---------- EXCERPTED DATA

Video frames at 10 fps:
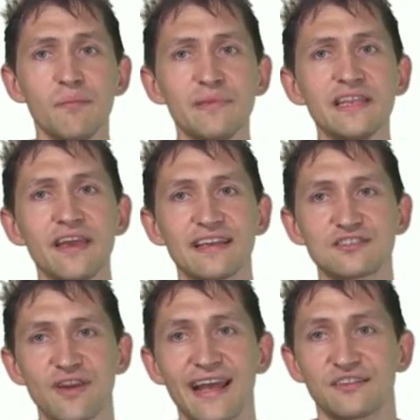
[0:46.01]
Media
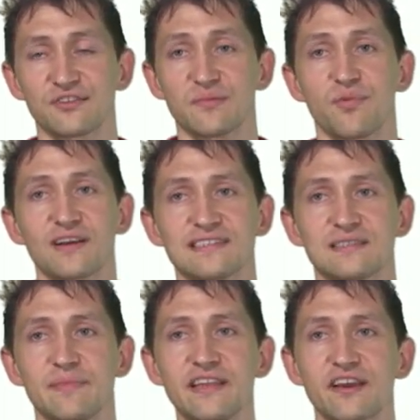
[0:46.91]
Extractor
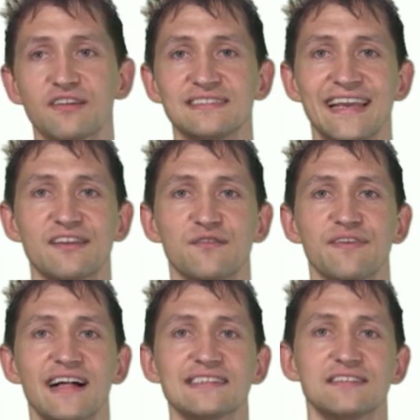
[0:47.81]
parses media container
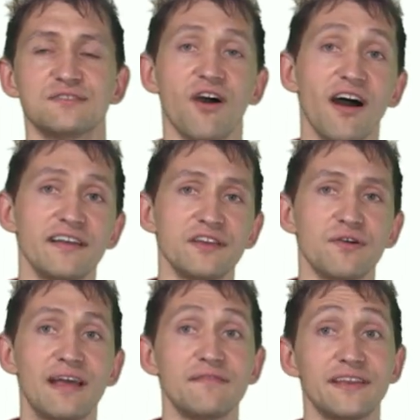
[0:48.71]
files into
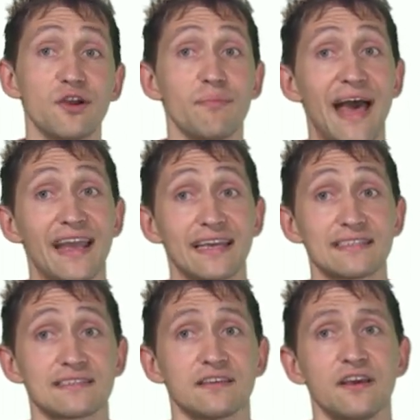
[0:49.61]
audio and video
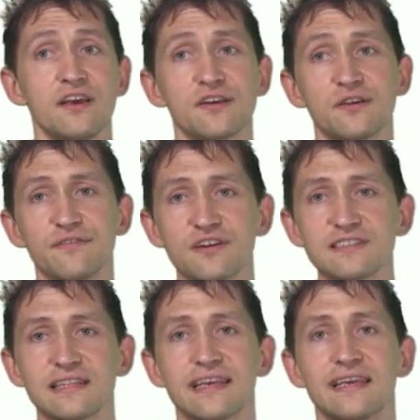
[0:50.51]
packets.
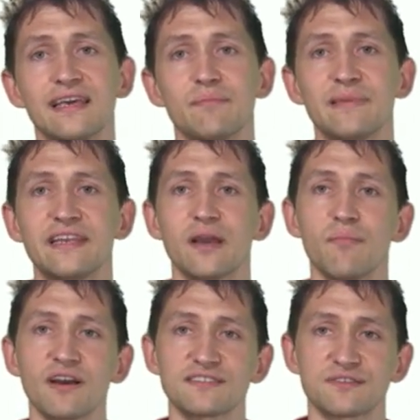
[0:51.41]
Conversely, Media
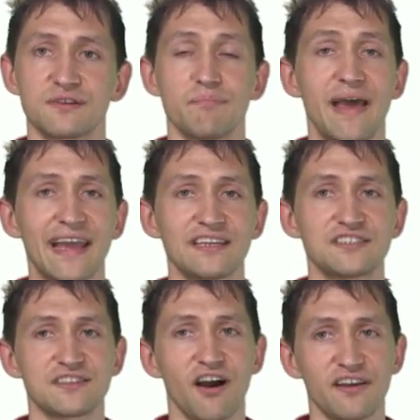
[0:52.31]
Muxer
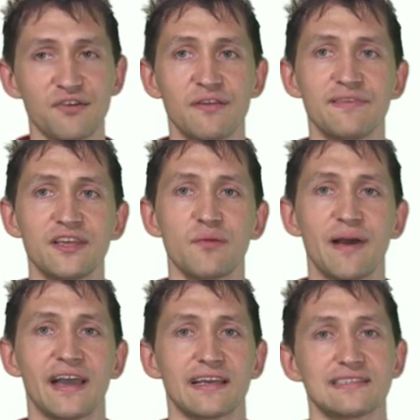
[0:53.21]
packages audio and video
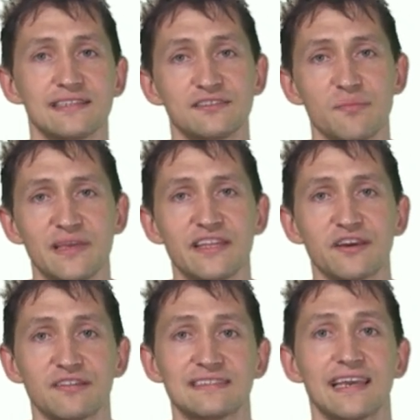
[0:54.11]
packets into a media
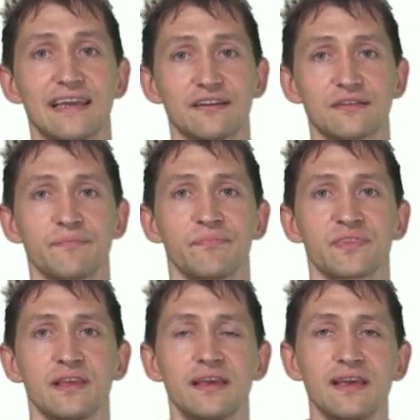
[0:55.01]
container.
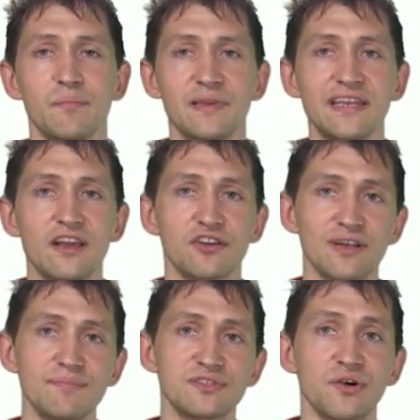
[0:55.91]
Media
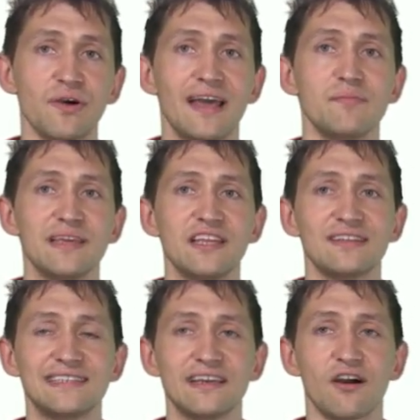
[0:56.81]
Crypto and
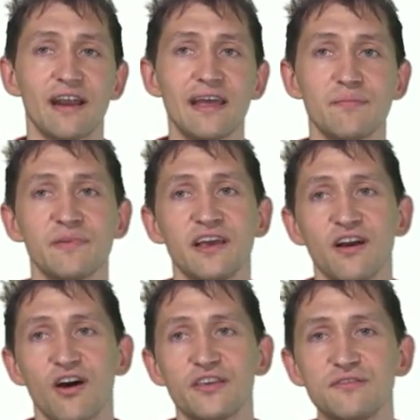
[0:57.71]
Media D R M
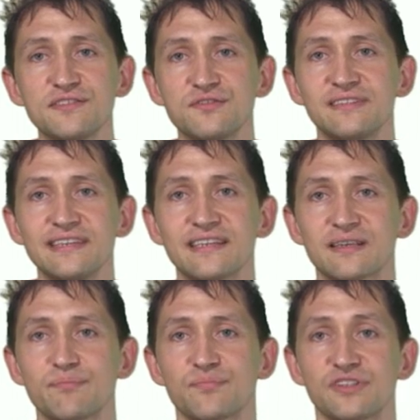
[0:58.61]
are used to
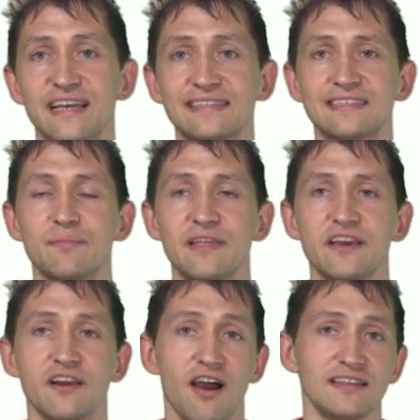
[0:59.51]
decrypt protected
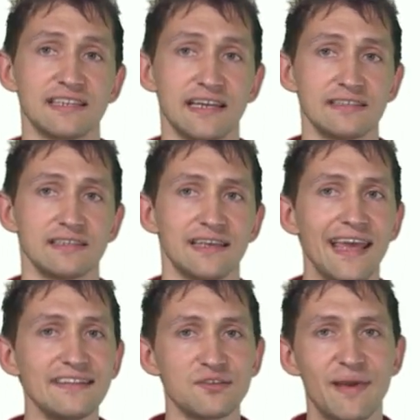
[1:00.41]
media content
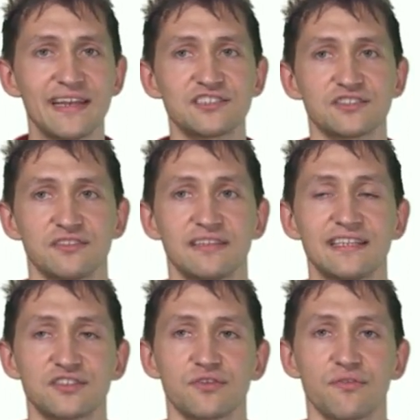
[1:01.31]
and to manage the
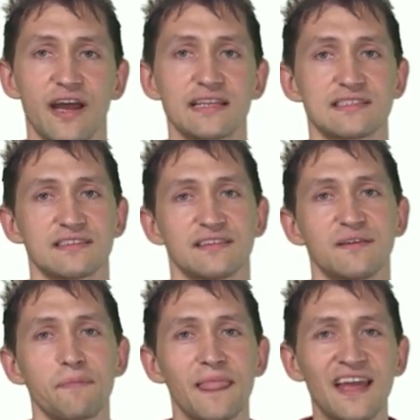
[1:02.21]
digital rights.
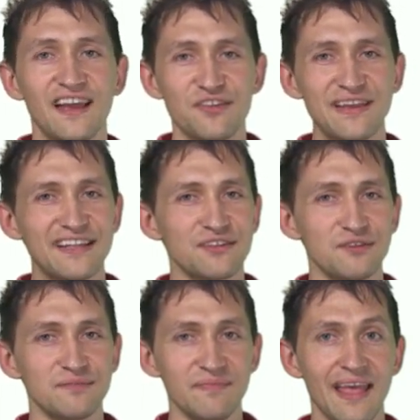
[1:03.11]
You can
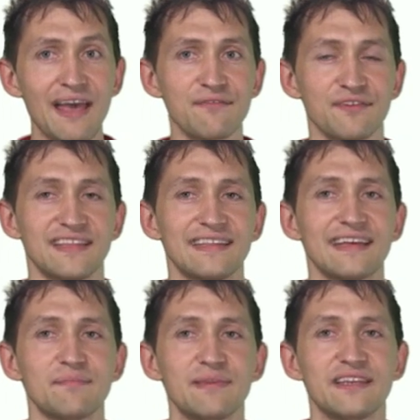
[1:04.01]
do everything
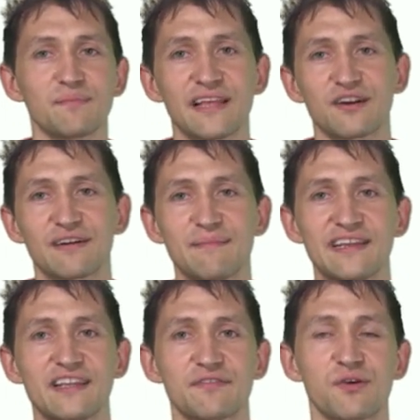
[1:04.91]
that Media Player and
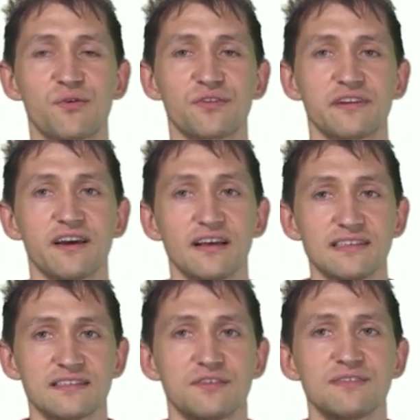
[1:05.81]
Media Recorder
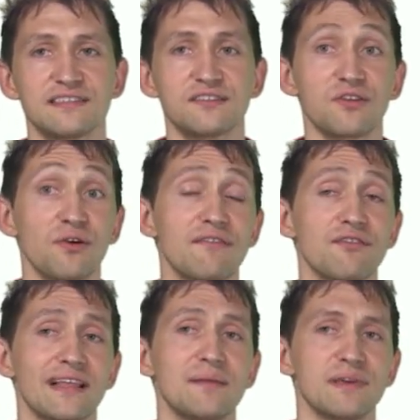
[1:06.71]
does using the
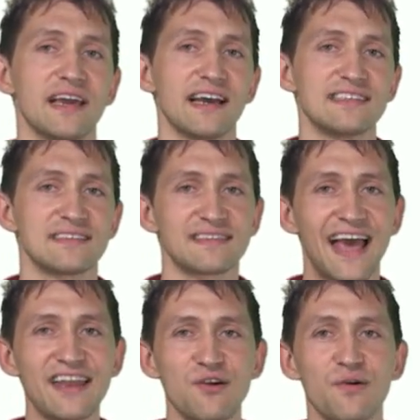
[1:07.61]
low-level A P Is.
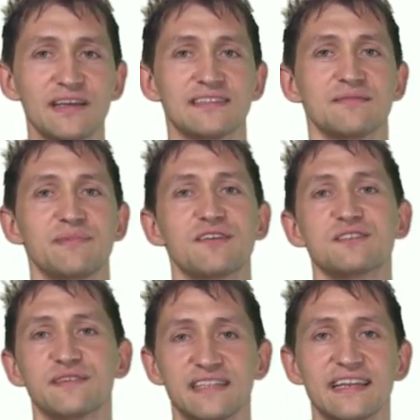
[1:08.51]
I know it
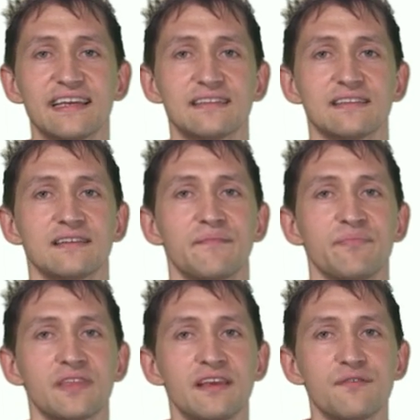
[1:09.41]
because we did it.
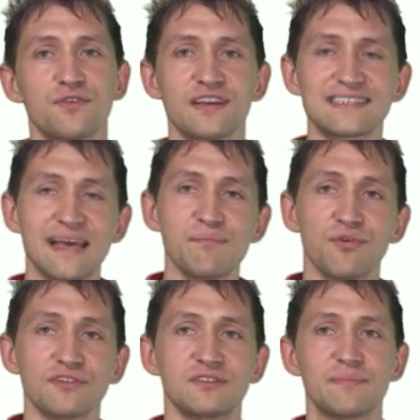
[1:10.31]
For
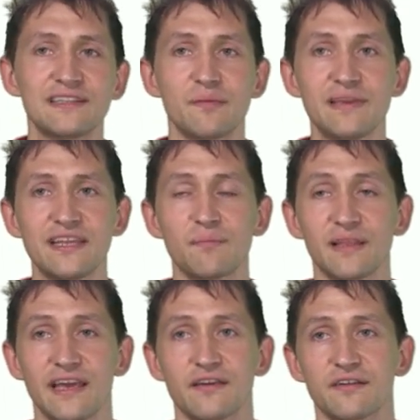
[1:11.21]
example, to build a Media
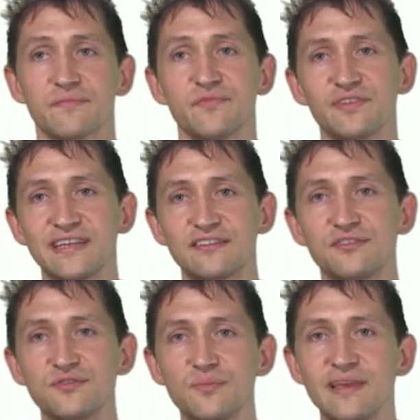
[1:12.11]
Player, you need
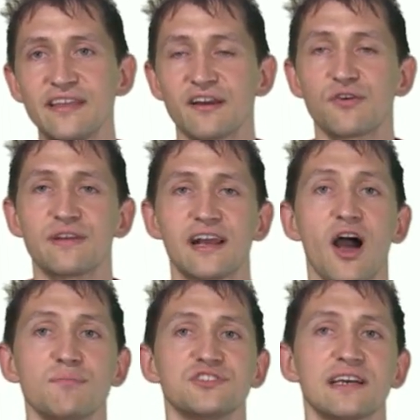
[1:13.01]
two Media Codec
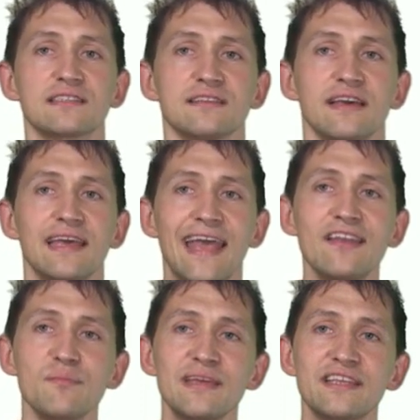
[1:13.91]
objects
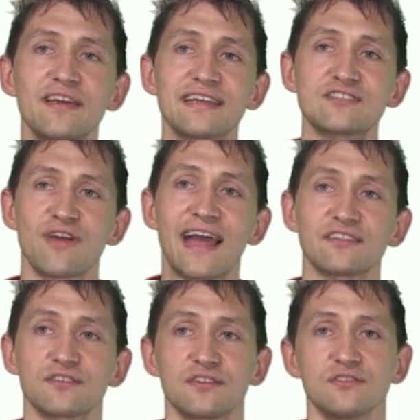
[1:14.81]
and a Media
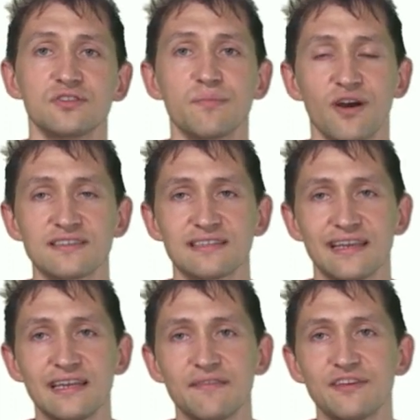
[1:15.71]
Extractor to parse the
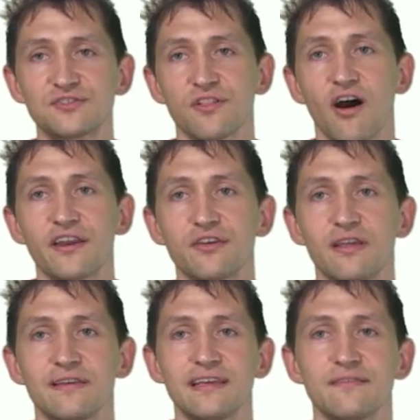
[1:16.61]
individual audio
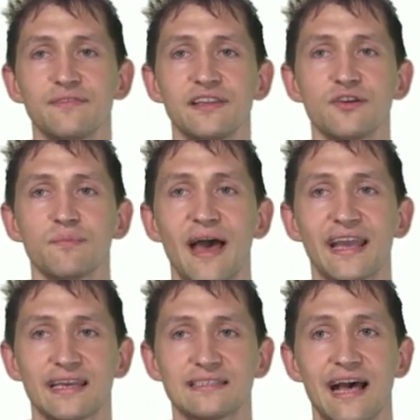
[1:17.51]
and video
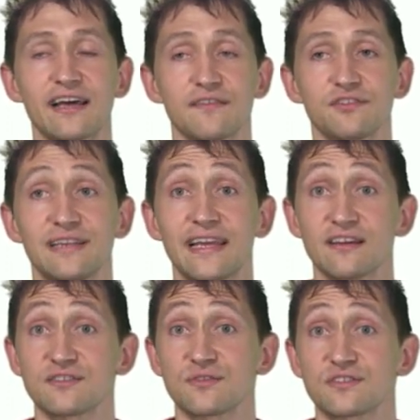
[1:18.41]
packets out of the
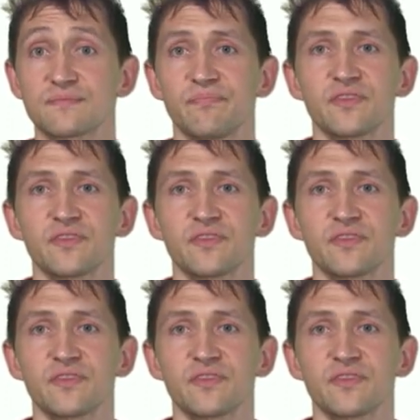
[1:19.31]
data source.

--------------------

Leave out all images, then reproduce the entries above exactly.

- _SOLUTION BELOW_:
Video frames at 10 fps:
[0:46.01]
Media
[0:46.91]
Extractor
[0:47.81]
parses media container
[0:48.71]
files into
[0:49.61]
audio and video
[0:50.51]
packets.
[0:51.41]
Conversely, Media
[0:52.31]
Muxer
[0:53.21]
packages audio and video
[0:54.11]
packets into a media
[0:55.01]
container.
[0:55.91]
Media
[0:56.81]
Crypto and
[0:57.71]
Media D R M
[0:58.61]
are used to
[0:59.51]
decrypt protected
[1:00.41]
media content
[1:01.31]
and to manage the
[1:02.21]
digital rights.
[1:03.11]
You can
[1:04.01]
do everything
[1:04.91]
that Media Player and
[1:05.81]
Media Recorder
[1:06.71]
does using the
[1:07.61]
low-level A P Is.
[1:08.51]
I know it
[1:09.41]
because we did it.
[1:10.31]
For
[1:11.21]
example, to build a Media
[1:12.11]
Player, you need
[1:13.01]
two Media Codec
[1:13.91]
objects
[1:14.81]
and a Media
[1:15.71]
Extractor to parse the
[1:16.61]
individual audio
[1:17.51]
and video
[1:18.41]
packets out of the
[1:19.31]
data source.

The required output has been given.